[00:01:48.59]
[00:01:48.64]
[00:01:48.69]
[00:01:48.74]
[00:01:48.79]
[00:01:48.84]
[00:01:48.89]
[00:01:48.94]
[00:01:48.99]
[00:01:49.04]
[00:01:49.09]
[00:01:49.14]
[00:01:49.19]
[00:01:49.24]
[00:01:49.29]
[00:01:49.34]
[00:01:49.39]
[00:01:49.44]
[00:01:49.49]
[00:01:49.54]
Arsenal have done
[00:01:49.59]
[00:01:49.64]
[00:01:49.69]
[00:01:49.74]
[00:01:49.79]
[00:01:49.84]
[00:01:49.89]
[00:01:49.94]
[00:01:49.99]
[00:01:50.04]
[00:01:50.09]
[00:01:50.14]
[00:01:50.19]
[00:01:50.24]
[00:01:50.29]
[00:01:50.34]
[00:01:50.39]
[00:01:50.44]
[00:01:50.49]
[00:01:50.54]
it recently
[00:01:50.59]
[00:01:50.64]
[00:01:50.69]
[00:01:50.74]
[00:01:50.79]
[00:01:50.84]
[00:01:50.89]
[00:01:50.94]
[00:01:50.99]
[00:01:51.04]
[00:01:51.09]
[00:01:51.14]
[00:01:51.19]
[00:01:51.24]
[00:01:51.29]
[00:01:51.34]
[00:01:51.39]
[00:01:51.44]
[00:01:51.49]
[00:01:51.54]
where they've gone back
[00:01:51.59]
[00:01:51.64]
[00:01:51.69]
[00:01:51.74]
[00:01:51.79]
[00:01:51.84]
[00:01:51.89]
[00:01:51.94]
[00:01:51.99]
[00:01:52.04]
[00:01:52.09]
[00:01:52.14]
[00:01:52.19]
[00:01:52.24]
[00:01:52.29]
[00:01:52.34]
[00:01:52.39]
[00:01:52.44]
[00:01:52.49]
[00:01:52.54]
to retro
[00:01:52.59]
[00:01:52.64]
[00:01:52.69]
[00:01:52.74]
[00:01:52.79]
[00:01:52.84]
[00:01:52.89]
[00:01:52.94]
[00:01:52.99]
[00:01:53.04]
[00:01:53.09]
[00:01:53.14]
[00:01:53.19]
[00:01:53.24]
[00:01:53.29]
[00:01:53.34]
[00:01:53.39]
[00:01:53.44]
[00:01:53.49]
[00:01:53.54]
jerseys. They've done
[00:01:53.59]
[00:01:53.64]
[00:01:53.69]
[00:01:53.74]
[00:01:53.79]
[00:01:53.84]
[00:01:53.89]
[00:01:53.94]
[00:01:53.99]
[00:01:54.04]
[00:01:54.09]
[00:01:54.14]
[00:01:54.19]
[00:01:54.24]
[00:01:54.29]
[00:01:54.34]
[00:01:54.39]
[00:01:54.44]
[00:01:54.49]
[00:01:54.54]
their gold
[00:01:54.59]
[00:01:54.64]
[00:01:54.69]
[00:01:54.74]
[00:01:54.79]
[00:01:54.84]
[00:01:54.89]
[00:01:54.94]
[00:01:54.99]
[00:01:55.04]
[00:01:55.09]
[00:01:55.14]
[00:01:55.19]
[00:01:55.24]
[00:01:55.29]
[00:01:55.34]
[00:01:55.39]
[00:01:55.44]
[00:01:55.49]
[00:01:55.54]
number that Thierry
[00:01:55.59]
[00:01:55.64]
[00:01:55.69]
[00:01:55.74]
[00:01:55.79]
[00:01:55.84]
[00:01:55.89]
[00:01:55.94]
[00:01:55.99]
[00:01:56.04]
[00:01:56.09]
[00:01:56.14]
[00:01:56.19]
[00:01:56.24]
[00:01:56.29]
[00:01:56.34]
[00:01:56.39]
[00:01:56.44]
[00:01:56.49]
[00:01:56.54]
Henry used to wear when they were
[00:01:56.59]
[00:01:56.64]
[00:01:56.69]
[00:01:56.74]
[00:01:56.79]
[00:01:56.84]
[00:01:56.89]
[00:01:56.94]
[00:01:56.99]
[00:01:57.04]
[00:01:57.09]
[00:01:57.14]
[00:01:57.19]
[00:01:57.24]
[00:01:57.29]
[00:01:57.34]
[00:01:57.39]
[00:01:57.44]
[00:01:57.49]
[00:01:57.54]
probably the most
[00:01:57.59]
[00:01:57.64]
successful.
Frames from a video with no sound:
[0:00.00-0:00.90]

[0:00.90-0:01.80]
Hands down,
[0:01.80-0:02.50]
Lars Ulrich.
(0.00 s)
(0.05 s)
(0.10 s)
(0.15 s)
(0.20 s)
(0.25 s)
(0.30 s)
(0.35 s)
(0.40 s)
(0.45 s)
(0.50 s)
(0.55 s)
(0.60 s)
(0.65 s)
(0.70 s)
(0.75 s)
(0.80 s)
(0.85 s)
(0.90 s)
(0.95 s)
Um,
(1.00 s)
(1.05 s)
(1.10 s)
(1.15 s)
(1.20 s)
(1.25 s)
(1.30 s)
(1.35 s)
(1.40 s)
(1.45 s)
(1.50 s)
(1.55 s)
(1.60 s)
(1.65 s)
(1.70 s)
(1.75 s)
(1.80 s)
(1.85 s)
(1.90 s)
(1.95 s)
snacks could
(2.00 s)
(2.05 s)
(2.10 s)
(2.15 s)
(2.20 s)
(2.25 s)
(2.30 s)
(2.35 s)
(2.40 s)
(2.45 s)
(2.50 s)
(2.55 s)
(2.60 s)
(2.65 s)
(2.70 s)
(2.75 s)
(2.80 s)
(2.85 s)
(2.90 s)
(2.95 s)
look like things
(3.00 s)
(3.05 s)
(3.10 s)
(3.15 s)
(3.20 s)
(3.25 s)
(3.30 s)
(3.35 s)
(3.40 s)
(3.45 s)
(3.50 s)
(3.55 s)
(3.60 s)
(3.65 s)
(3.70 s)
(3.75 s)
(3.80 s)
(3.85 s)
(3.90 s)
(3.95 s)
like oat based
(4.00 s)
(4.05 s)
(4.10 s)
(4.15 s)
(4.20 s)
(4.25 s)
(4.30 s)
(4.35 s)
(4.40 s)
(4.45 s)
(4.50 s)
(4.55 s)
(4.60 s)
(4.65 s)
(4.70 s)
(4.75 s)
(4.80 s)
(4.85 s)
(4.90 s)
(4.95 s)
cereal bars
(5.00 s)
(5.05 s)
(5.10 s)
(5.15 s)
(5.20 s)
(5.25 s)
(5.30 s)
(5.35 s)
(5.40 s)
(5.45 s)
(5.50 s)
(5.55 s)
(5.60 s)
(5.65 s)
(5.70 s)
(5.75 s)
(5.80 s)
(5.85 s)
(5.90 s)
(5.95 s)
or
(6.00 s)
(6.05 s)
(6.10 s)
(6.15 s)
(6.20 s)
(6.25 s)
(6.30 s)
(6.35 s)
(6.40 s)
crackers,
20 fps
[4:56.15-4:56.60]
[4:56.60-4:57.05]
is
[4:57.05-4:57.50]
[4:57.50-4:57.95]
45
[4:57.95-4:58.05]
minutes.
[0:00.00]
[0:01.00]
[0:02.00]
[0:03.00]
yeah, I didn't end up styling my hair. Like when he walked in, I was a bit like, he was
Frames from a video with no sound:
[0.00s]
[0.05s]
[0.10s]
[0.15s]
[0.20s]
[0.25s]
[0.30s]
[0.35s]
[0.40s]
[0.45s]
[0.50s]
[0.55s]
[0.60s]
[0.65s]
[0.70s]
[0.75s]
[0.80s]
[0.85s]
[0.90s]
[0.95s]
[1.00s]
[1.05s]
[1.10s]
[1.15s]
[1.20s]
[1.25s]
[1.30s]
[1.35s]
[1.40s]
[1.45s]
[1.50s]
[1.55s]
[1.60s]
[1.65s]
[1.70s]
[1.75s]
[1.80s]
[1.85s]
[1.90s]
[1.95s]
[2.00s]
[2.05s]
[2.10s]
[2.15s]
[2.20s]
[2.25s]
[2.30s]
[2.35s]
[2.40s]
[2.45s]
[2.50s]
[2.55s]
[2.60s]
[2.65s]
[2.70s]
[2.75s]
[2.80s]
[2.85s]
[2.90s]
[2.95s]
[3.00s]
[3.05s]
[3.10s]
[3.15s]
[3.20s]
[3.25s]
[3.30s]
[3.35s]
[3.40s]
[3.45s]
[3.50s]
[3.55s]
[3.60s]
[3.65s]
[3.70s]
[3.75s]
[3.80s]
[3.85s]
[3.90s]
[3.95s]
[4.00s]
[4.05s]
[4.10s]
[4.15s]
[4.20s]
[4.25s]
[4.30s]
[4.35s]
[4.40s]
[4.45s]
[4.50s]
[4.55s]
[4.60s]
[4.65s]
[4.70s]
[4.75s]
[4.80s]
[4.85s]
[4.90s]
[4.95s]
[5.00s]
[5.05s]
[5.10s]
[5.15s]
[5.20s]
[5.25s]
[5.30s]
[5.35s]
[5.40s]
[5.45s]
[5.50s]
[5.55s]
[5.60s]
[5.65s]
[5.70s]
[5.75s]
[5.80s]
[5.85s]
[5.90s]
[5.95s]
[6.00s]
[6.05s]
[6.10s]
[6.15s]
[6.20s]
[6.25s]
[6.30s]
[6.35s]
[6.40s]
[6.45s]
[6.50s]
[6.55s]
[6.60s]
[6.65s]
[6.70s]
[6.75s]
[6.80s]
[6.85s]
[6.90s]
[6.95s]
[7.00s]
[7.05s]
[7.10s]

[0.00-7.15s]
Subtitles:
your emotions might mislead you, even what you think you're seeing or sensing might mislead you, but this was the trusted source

════

▶ **What this task involves**
Give an exact copy of the lines above from the line with "[00:01:53.54]" up to and including the line with "[00:01:55.74]", and leave everything else out.

▶ **Worked solution**
[00:01:53.54]
jerseys. They've done
[00:01:53.59]
[00:01:53.64]
[00:01:53.69]
[00:01:53.74]
[00:01:53.79]
[00:01:53.84]
[00:01:53.89]
[00:01:53.94]
[00:01:53.99]
[00:01:54.04]
[00:01:54.09]
[00:01:54.14]
[00:01:54.19]
[00:01:54.24]
[00:01:54.29]
[00:01:54.34]
[00:01:54.39]
[00:01:54.44]
[00:01:54.49]
[00:01:54.54]
their gold
[00:01:54.59]
[00:01:54.64]
[00:01:54.69]
[00:01:54.74]
[00:01:54.79]
[00:01:54.84]
[00:01:54.89]
[00:01:54.94]
[00:01:54.99]
[00:01:55.04]
[00:01:55.09]
[00:01:55.14]
[00:01:55.19]
[00:01:55.24]
[00:01:55.29]
[00:01:55.34]
[00:01:55.39]
[00:01:55.44]
[00:01:55.49]
[00:01:55.54]
number that Thierry
[00:01:55.59]
[00:01:55.64]
[00:01:55.69]
[00:01:55.74]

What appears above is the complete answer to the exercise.